Show that $\lim\limits_{n\to\infty}\int_{A}\sin(nx)dx = 0$ for any Lebesgue measurable $A \subseteq [0,1]$

Question

I have to show that

$$\lim_{n\to\infty}\int_{A}\sin(nx)dx = 0$$

for any Lebesgue Measurable $A \subseteq [0,1]$

I have seen many solutions which invoke several theorems from real analysis that I do not study on my course (Riemann-Lebesgue lemma for example). I want to see different approaches to understand better the problem and try to solve this with my methods. I covered the Royden book up to chapter 5.

Answer 1

HINT: Let $A$ measurable, $\mu(A) < \infty$. Then for every $\epsilon>0$ there exists $B$ a finite union of intervals such that $$\mu(A \Delta B) < \epsilon$$ Indeed, first take $K$ compact so that $\mu(A\Delta K) < \epsilon/2$, then $U$ open, $U\supset K$, so that $\mu(K\Delta U) < \epsilon/2$. Now $U$ is a union of intervals, and finitely many of them will cover $K$, so take $B$ that finite cover.

Now one can reduce the problem to the case $A$ a finite interval, which is simple.

$\bf{Added:}$ One can show in this way that $\int_A \sin(\lambda x) dx \to 0$ as $\lambda \to \infty$.

Answer 2

Here is a proof avoiding analysis (basically reproving Bessel's inequality as mentioned by user363464). I will use these facts:

1. There is an inner product $$\langle f,g\rangle=\frac{1}{\pi}\int_{0}^{2\pi} f g$$ defined on $L_2([0,2 \pi])$.

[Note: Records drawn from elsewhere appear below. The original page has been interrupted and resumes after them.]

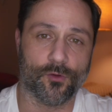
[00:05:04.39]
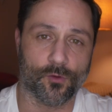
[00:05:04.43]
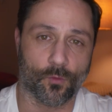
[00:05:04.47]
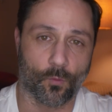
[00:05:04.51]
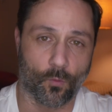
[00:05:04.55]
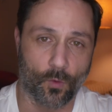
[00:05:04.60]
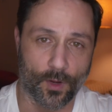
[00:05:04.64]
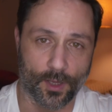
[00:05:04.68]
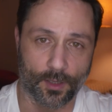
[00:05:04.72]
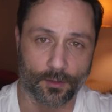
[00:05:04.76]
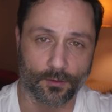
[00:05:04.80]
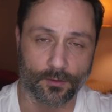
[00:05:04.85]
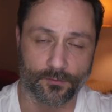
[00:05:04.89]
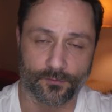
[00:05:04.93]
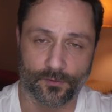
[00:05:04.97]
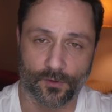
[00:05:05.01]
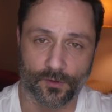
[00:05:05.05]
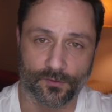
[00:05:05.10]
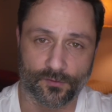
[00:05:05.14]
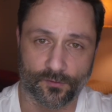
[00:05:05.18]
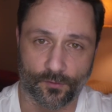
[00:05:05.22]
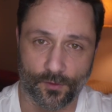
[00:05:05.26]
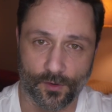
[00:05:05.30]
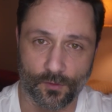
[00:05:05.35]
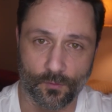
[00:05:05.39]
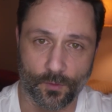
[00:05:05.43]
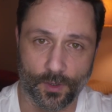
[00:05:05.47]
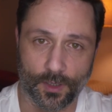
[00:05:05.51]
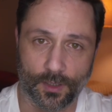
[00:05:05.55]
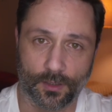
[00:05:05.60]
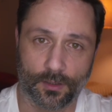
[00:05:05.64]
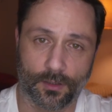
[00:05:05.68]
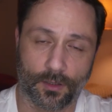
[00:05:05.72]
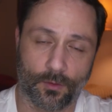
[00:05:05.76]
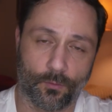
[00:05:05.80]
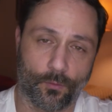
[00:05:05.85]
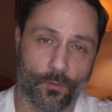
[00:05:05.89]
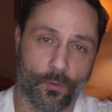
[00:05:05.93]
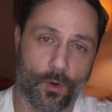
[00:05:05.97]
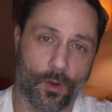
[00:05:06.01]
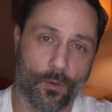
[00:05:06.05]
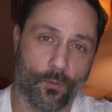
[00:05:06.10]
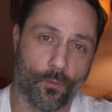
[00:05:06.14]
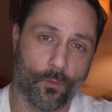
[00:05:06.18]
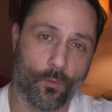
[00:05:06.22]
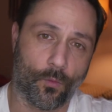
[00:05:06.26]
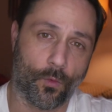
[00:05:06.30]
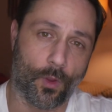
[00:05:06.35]
your will, of your free will, and,
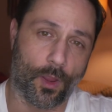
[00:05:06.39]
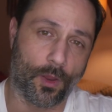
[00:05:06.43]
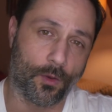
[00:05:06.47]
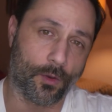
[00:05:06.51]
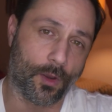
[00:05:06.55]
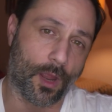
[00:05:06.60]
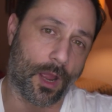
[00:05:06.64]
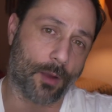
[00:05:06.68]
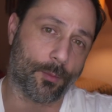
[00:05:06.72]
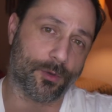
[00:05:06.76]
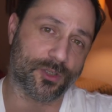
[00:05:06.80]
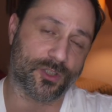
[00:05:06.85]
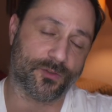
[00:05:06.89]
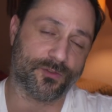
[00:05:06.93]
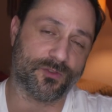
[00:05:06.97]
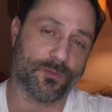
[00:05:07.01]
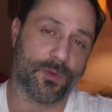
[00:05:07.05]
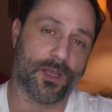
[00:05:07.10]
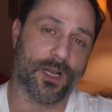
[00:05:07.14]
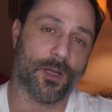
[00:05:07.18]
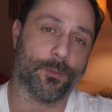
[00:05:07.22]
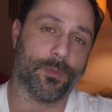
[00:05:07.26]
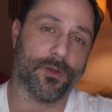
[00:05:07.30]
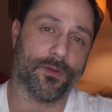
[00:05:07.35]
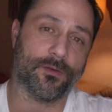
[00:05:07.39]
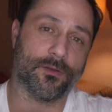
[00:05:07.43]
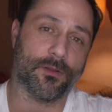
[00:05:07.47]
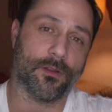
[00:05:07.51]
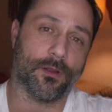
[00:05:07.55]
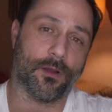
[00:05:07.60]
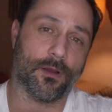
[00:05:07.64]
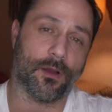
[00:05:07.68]
and, and how much it was made up of,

2. The functions $s_n$ defined by $s_n(x)=\sin nx$ for $n\geq 1$ are orthonormal: $$\langle s_n, s_m\rangle=\begin{cases} 0\text{ if }n\neq m\\ 1\text{ if }n=m \end{cases}$$

(Actually I won't use that $\langle.,.\rangle$ is positive definite, and it only has to operate on a vector space including $\chi_A$ and the functions $s_n$.)

Define $a_n=\langle \chi_A, s_n\rangle$. We need to show $|a_n|\to 0$.

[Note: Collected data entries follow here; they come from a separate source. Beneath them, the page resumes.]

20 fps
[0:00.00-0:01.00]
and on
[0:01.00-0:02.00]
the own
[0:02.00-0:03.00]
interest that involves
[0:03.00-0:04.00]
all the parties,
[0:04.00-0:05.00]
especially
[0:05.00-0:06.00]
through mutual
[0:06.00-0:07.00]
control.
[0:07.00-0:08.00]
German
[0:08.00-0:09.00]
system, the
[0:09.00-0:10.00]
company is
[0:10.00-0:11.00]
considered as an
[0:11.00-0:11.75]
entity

For each $N$ we can define $g_N=\chi_A-\sum_{n=1}^Na_ns_n$. Then $$\chi_A=a_1s_1+\dots+a_Ns_N + g_N$$ but these terms are all orthogonal, so $$\langle\chi_A,\chi_A\rangle=\langle a_1s_1,a_1s_1\rangle+\dots+\langle a_Ns_N, a_Ns_N\rangle + \langle g_N,g_N\rangle$$ Using $\langle g_N,g_N\rangle\geq 0$ and $\langle s_n,s_n\rangle=1$ we get $$\langle\chi_A,\chi_A\rangle\geq a_1^2+\dots+a_N^2$$ so $\sum_{n=1}^{\infty} a_n^2$ converges, which implies $a_n\to 0$.